For nearly 30 years, Sudan was ruled by autocratic President Omar al-Bashir, who came to power in a military coup in 1989.

However, demonstrations which started towards the end of last year signalled the beginning of the end of his time in power.

On December 19, 2018 hundreds of people in the city of Atbara gathered to protest against shortages in bread, fuel and cash.

Many Sudanese saw Bashir's regime as corrupt and the protests soon spread to most of Sudan's cities. The security services responded with deadly force, killing 37 people in six days.

However, this did not stop protesters, led by the Sudan Professionals' Association, marching on President Bashir's palace on Christmas Day.

On January 1, a coalition of opposition groups issued the Declaration of Freedom and Change, calling for the immediate resignation of President Bashir.

Protests continued throughout the next three months despite government repression. On April 6, a "million-man march" was held in Khartoum. Hundreds of thousands of people answered the call to protest and a sit-in began at the military headquarters in Khartoum. It would last for the next two months.

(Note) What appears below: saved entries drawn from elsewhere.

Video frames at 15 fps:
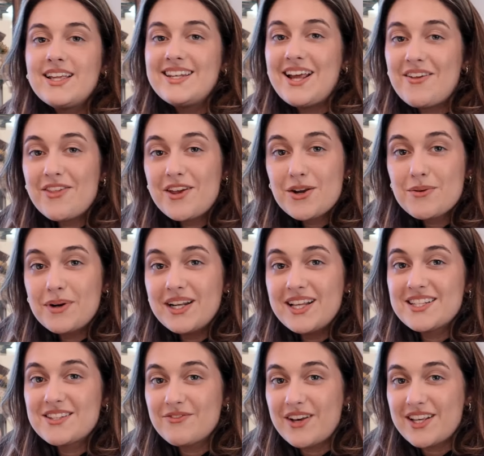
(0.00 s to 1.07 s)
Now that your money
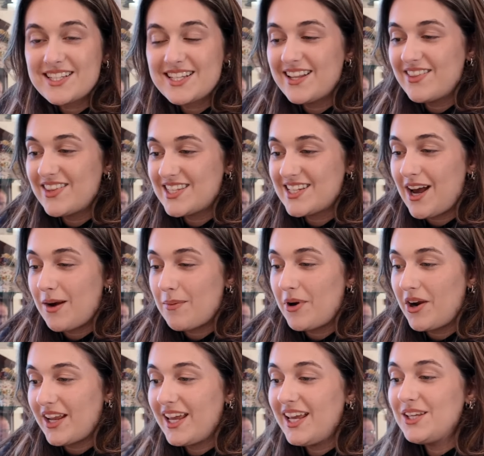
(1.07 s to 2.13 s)
is invested in the stock
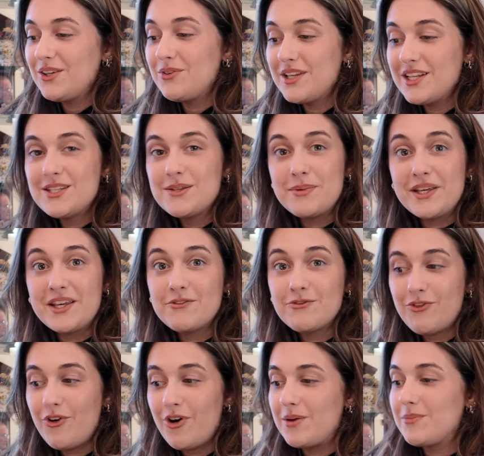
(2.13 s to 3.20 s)
market, you need to be
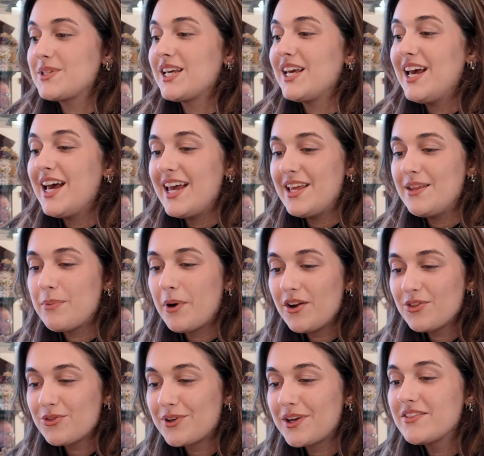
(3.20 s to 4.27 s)
informed. In
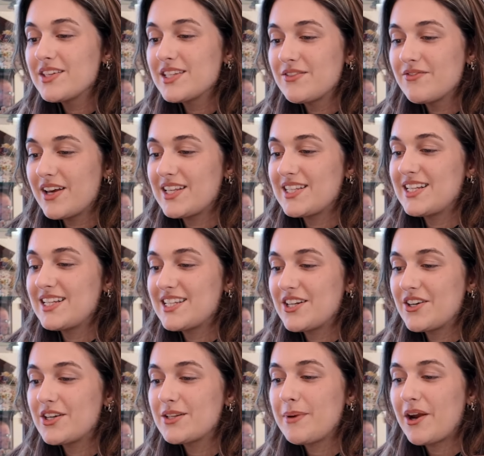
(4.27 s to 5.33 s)
part 3 of this investing
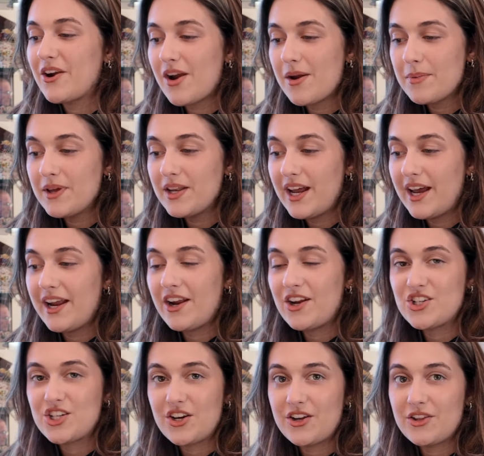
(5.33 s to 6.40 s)
series, my grandpa and I are
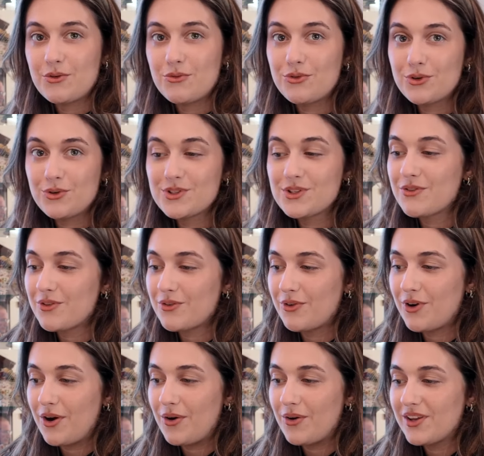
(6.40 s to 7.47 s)
sharing the rules of the
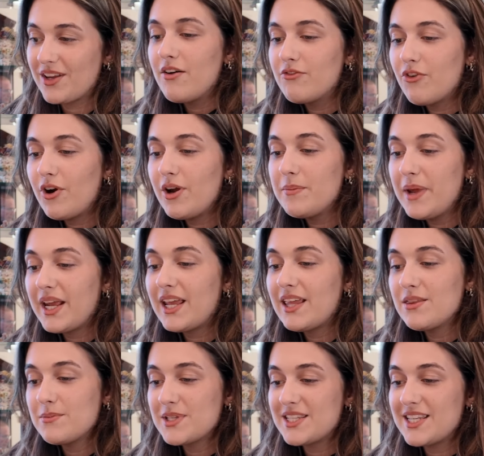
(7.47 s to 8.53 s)
road. Avoid making
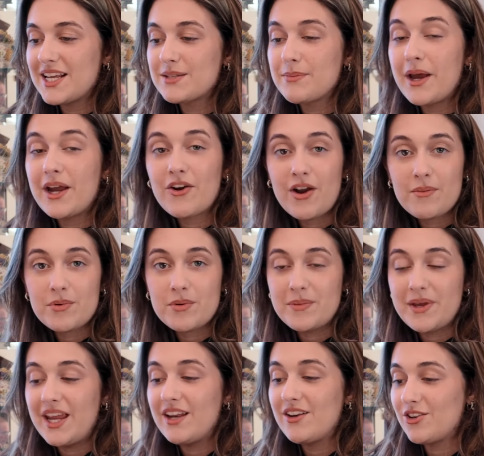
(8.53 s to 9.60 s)
the mistakes my grandpa
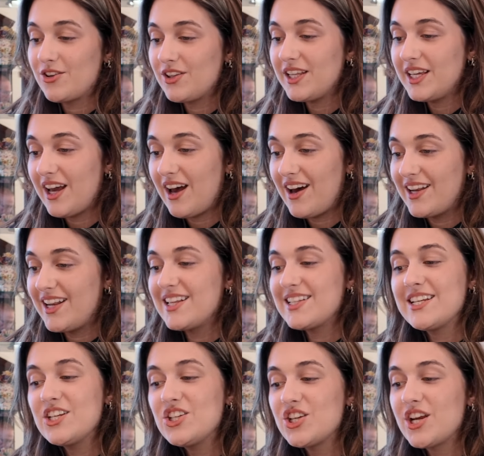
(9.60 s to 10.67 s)
made early on as
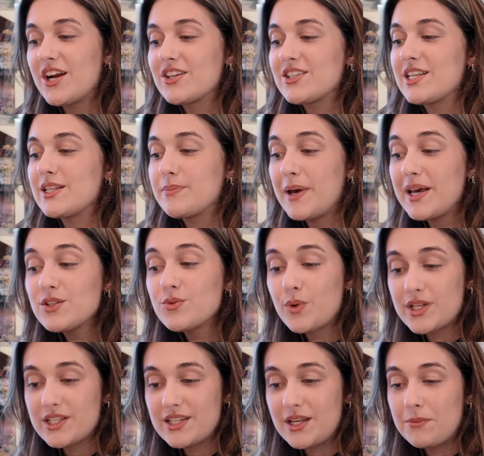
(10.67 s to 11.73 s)
he shares his best
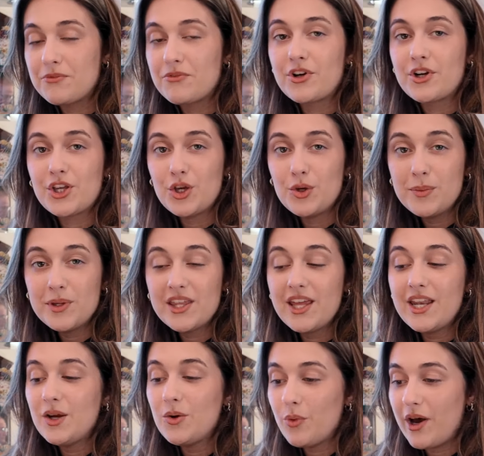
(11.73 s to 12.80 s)
wisdom for
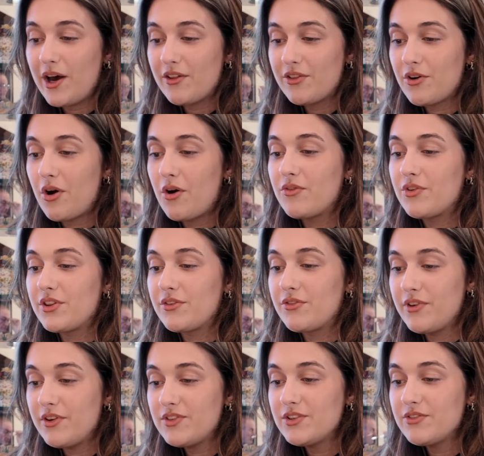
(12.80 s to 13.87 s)
accumulating wealth over the
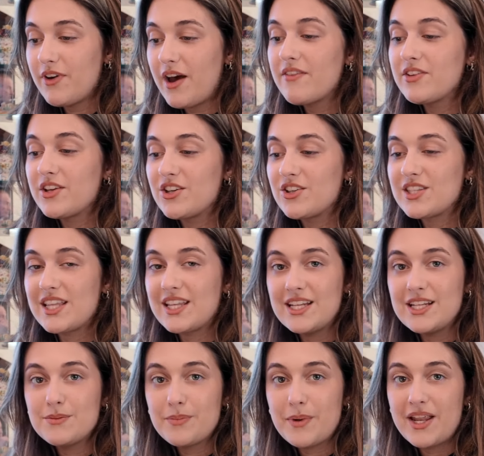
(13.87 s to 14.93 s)
55 years that
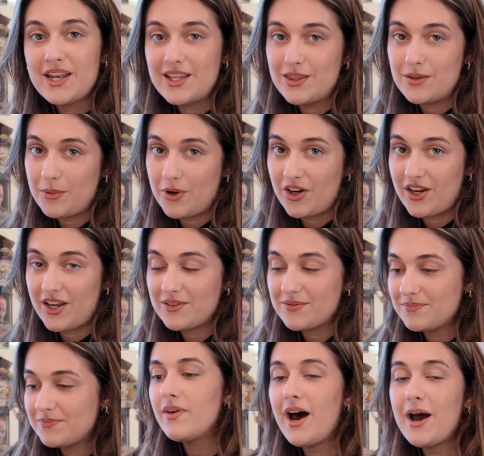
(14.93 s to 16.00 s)
he's been in the market.
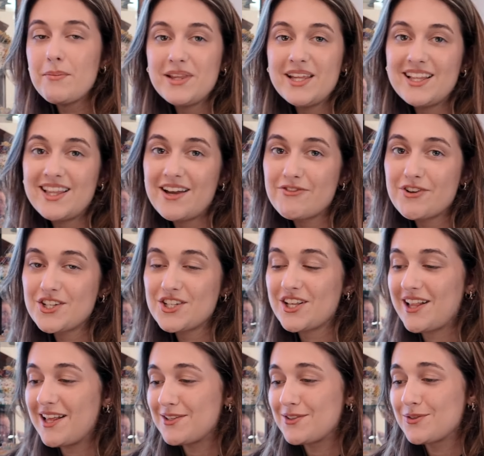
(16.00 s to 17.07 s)
I'm Leah Leverich, a
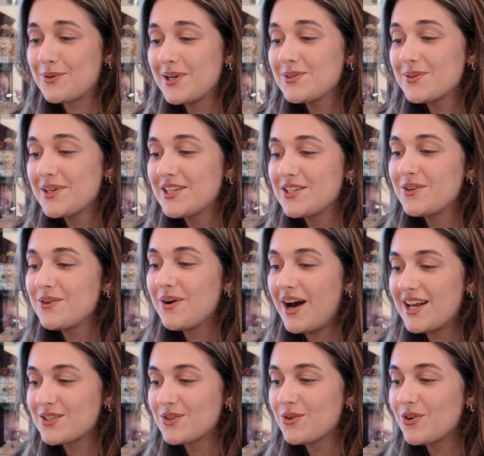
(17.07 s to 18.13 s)
class of 2022
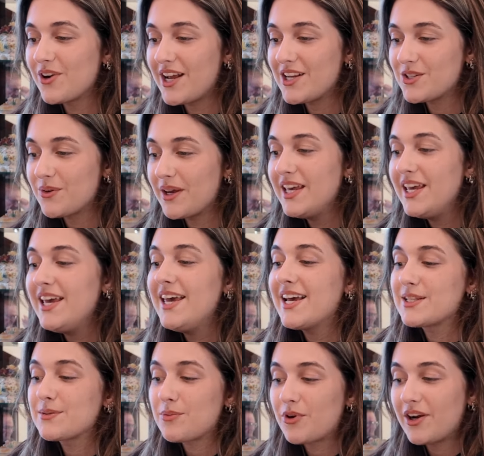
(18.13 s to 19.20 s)
high school graduate,
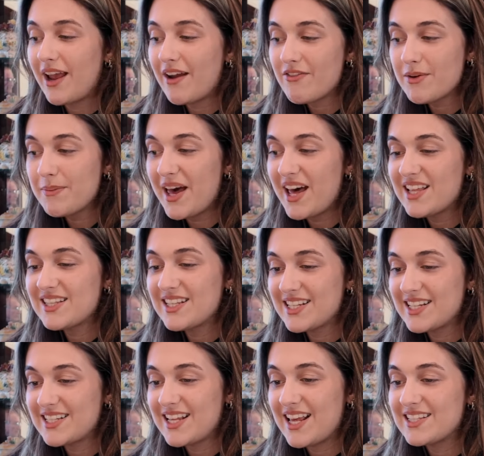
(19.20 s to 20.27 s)
exploring every path to
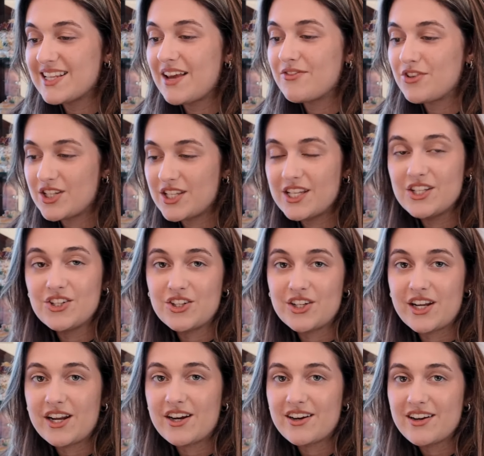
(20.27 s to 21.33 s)
success after senior
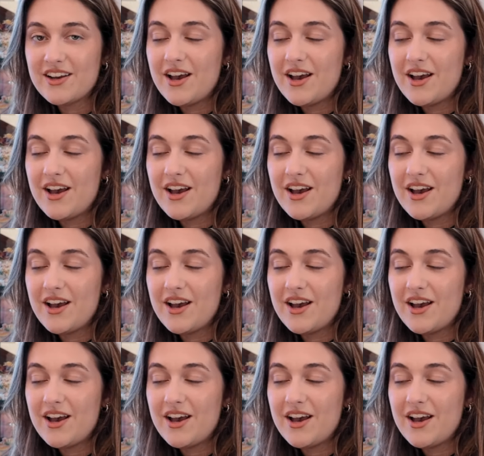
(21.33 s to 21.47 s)
year.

Photos of Alaa Salah, a protester leading revolutionary chants dressed as a "kandaka", a queen of ancient Nubia, go viral around the world.

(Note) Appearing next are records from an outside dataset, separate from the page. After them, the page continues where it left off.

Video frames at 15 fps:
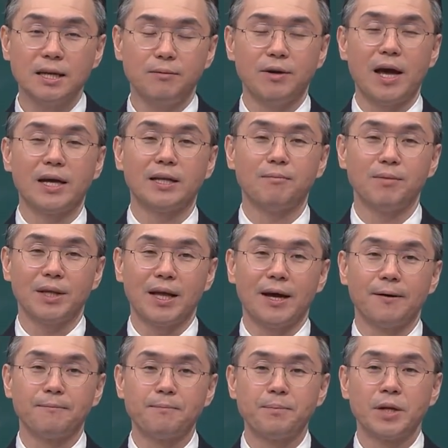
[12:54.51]
you would have to
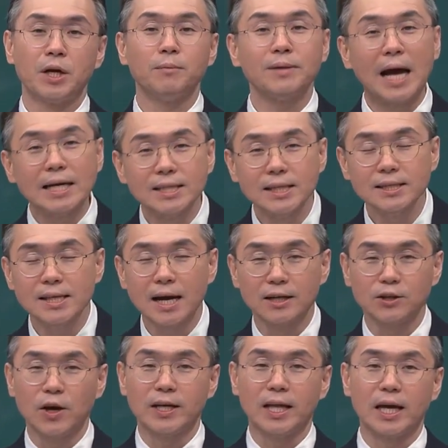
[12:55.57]
place screw
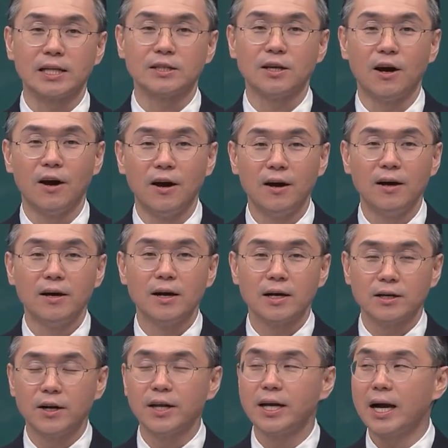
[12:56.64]
again and take
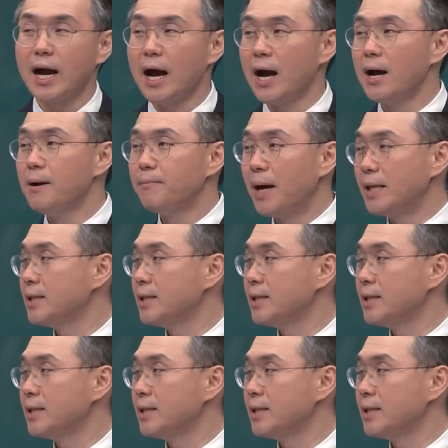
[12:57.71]
CT again.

On 11 April, the military deposed Bashir in response to the protesters' demands. Defence Minister and Vice President Ibn Auf says that power will be handed to an elected government in two years time but imposes a new state of emergency.

The next day Ibn Auf, seen as too close to Bashir, hands power to Lieutenant General Abdul Fattah Burhan, who presides over a military council.

There are scenes of joy in the streets but regime-affiliated militias continue to kill people.

The military and the protesters hold negotiations over the protesters' roadblocks and the transitional period but these stall on 22 April.

Later in May, protesters accuse Saudi Arabia and the UAE of trying to hijack the revolution after Burhan meets the crown princes of the two countries and Egyptian President Abdel Fattah al-Sisi.

On May 28, workers across Sudan hold a two-day strike to pressure the military into agreeing to civilian rule.

On June 4, the ruling military council violently dispersed the sit-in outside the military headquarters. The paramilitary Rapid Support Forces, who are commanded by Mohamed Hamdan Daglo, shoot live bullets at the protesters, killing 108 people.

Sudan's military council says it still wants to hold elections but a peaceful transition to democratic rule seems increasingly uncertain amid the violence.